*** Opening DATA SECTION ***

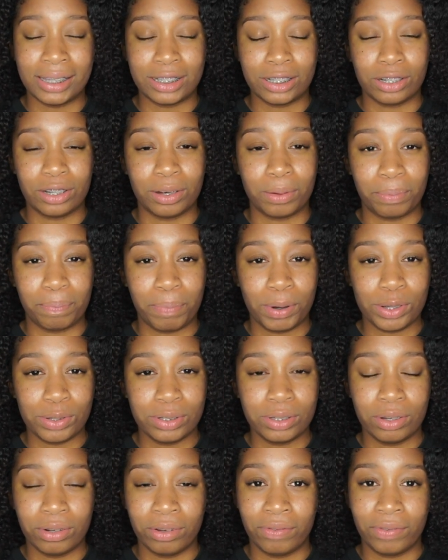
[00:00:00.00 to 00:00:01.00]
and turn your
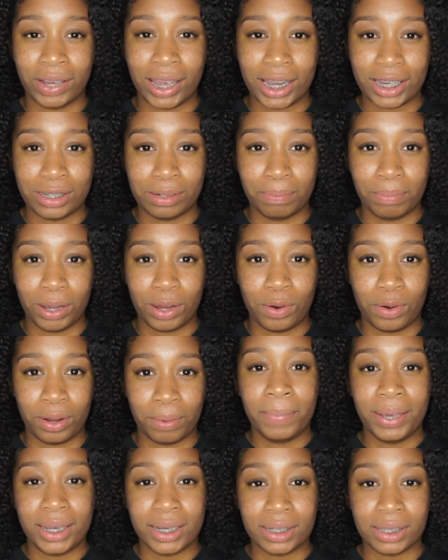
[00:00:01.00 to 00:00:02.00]
post notification bell
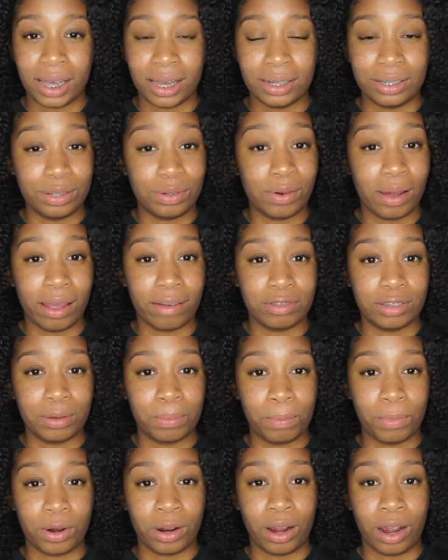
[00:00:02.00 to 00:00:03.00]
on because I do have
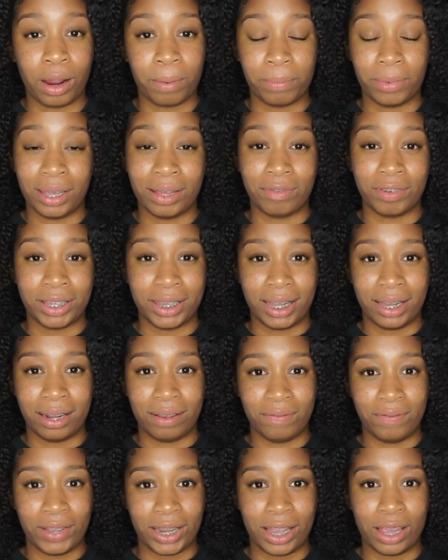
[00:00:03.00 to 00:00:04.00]
some more army related
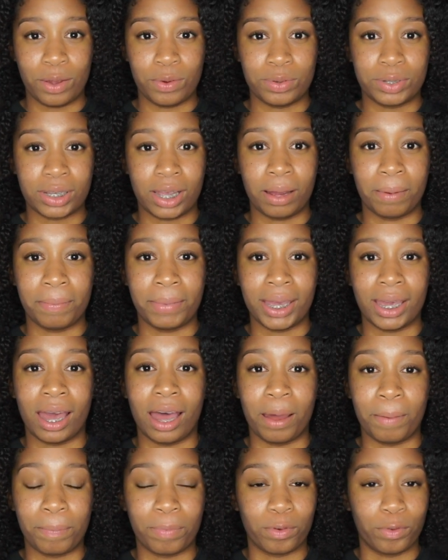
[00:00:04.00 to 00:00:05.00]
videos coming
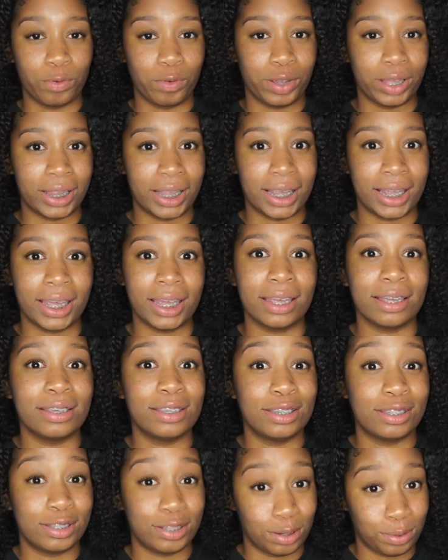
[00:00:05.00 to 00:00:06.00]
up really
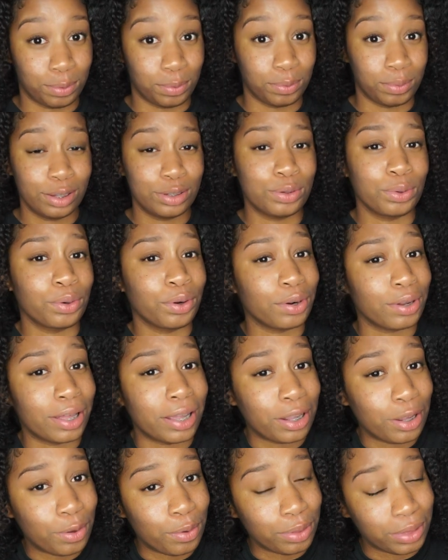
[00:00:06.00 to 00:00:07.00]
soon, sooner
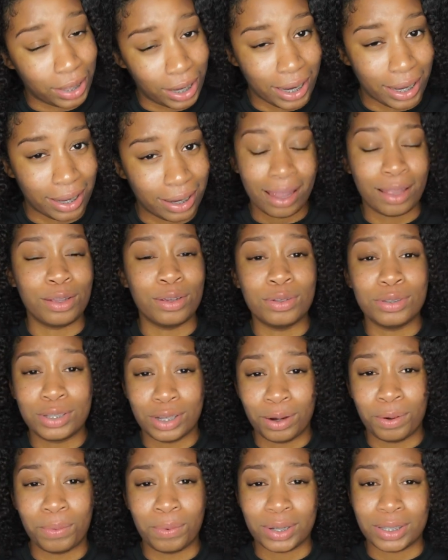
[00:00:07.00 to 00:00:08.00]
than you think, and you
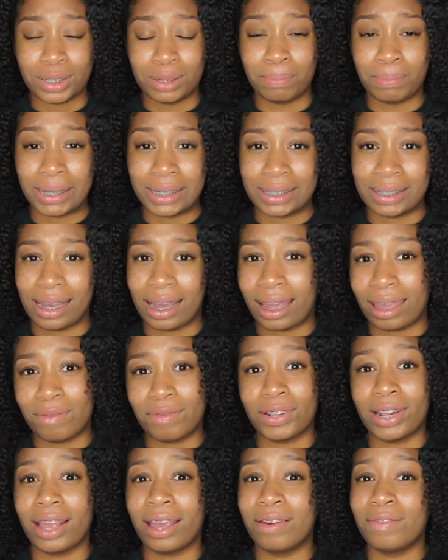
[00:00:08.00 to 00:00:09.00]
don't want to miss it. I
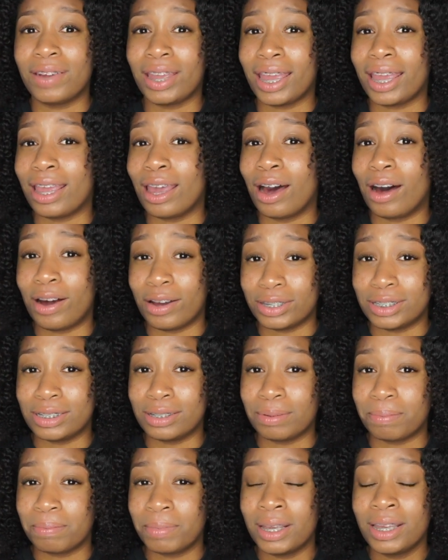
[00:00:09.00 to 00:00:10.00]
even have a
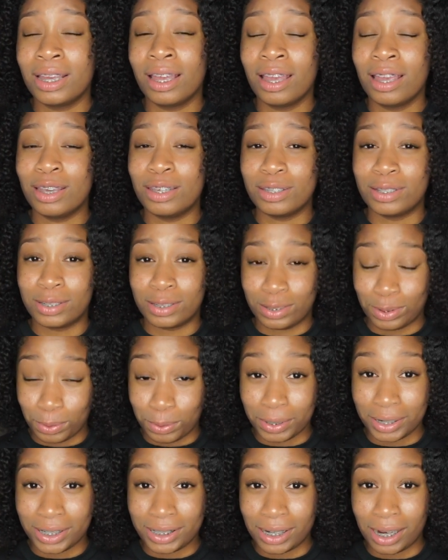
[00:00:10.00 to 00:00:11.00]
awesome
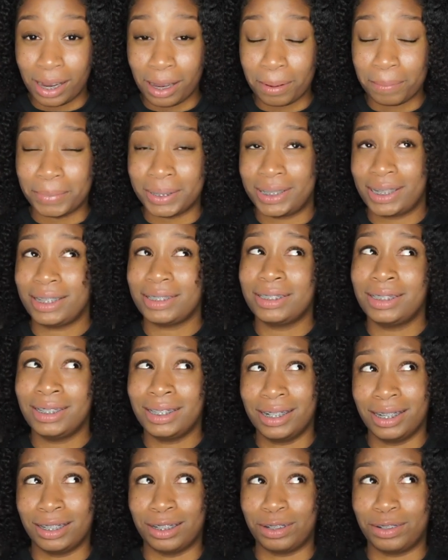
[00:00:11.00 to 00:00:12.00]
story time. It's
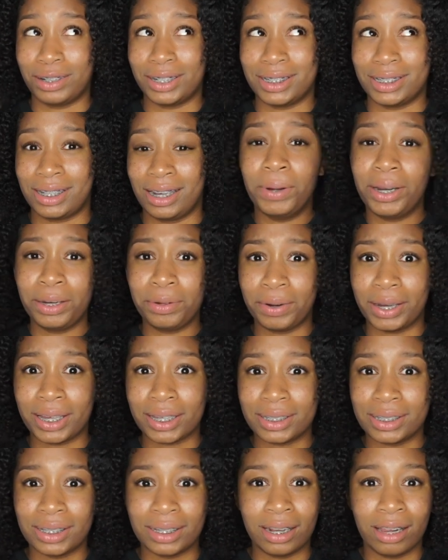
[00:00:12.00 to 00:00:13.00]
actually kind of crazy, but
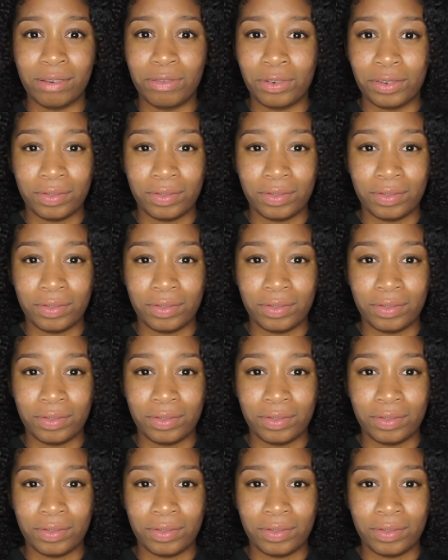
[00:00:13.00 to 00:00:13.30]
anyways, enough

*** Closing DATA SECTION ***

Once the pictures are set aside, restate the remaining data above exactly.

**TASK RESULT**
[00:00:00.00 to 00:00:01.00]
and turn your
[00:00:01.00 to 00:00:02.00]
post notification bell
[00:00:02.00 to 00:00:03.00]
on because I do have
[00:00:03.00 to 00:00:04.00]
some more army related
[00:00:04.00 to 00:00:05.00]
videos coming
[00:00:05.00 to 00:00:06.00]
up really
[00:00:06.00 to 00:00:07.00]
soon, sooner
[00:00:07.00 to 00:00:08.00]
than you think, and you
[00:00:08.00 to 00:00:09.00]
don't want to miss it. I
[00:00:09.00 to 00:00:10.00]
even have a
[00:00:10.00 to 00:00:11.00]
awesome
[00:00:11.00 to 00:00:12.00]
story time. It's
[00:00:12.00 to 00:00:13.00]
actually kind of crazy, but
[00:00:13.00 to 00:00:13.30]
anyways, enough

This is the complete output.